◆ **DIRECTIONS FOR THIS TASK**
Lines from the one with "[0:00.00-0:01.00]" up to and including the one with "[0:08.00-0:09.00]" are to be copied exactly from the records below, without their pictures.

━━━ RECORDS PROVIDED ━━━

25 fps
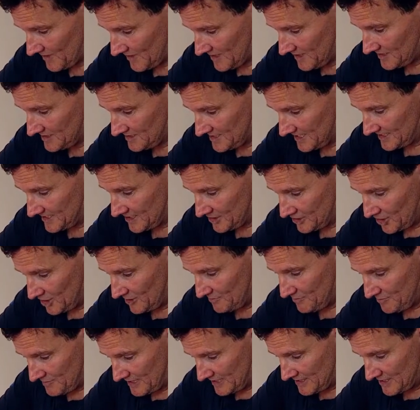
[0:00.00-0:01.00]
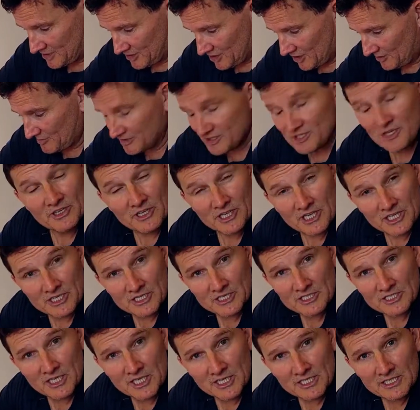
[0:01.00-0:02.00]
take the knob, and the knob is on the
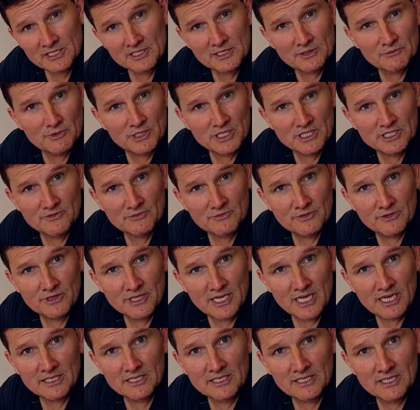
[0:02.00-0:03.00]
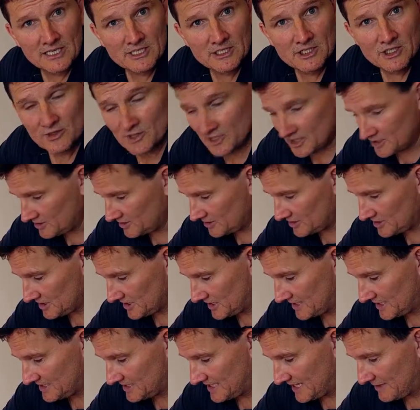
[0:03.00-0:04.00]
inside, and the reason for that is so that it doesn't
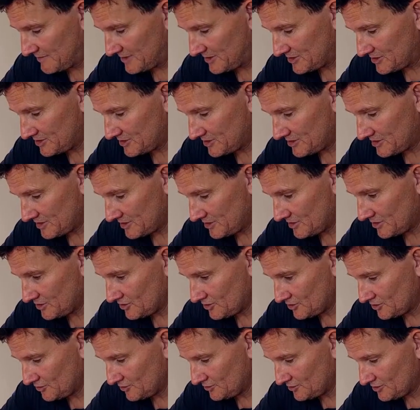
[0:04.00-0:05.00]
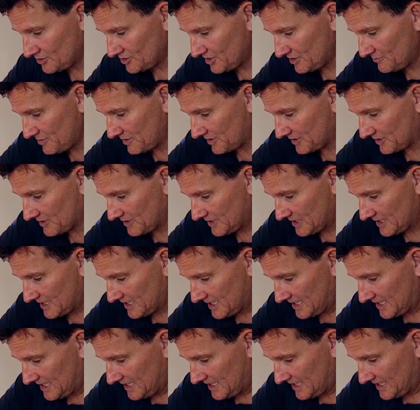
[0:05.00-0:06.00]
get damaged due to shipping.
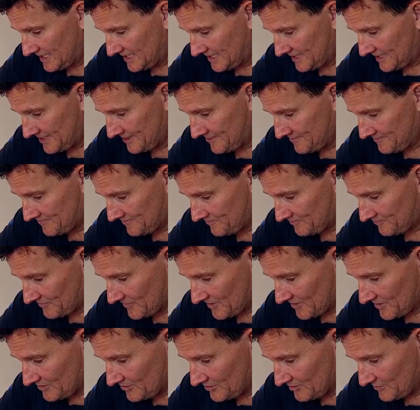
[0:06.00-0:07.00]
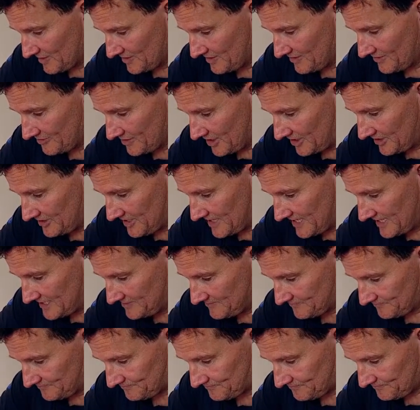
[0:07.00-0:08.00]
So when you've done
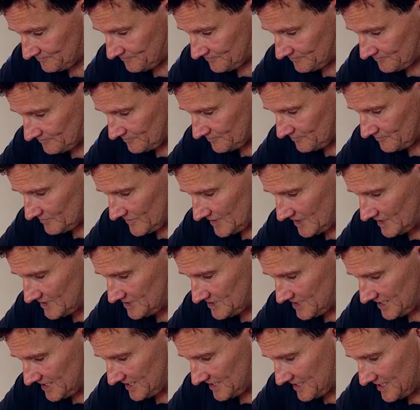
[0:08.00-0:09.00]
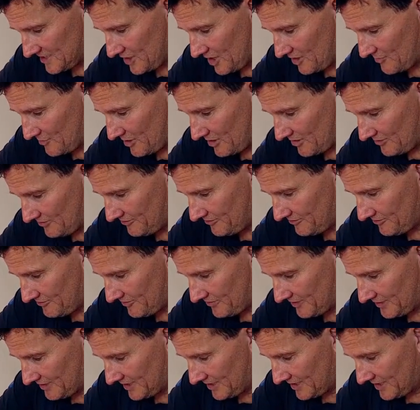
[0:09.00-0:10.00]
that, taking the knob off,
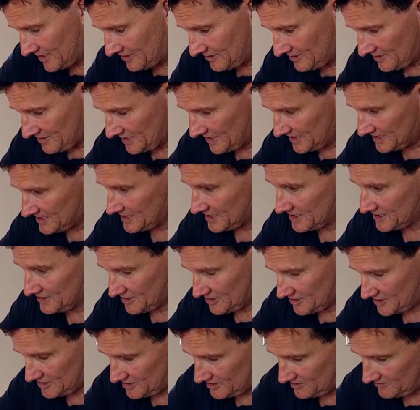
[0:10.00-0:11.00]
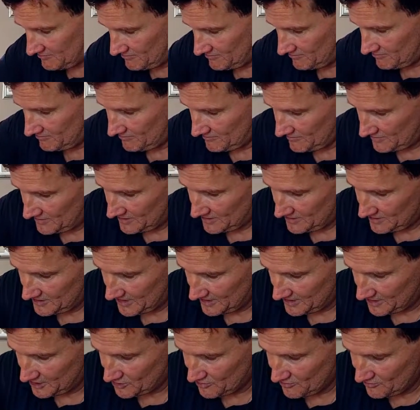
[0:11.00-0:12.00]
you literally just
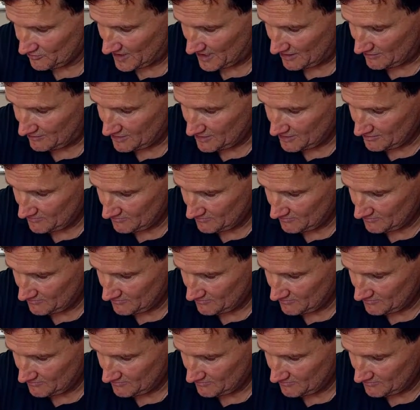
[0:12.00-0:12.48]
take the screw out,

━━━

◆ **SOLUTION BELOW**
[0:00.00-0:01.00]
[0:01.00-0:02.00]
take the knob, and the knob is on the
[0:02.00-0:03.00]
[0:03.00-0:04.00]
inside, and the reason for that is so that it doesn't
[0:04.00-0:05.00]
[0:05.00-0:06.00]
get damaged due to shipping.
[0:06.00-0:07.00]
[0:07.00-0:08.00]
So when you've done
[0:08.00-0:09.00]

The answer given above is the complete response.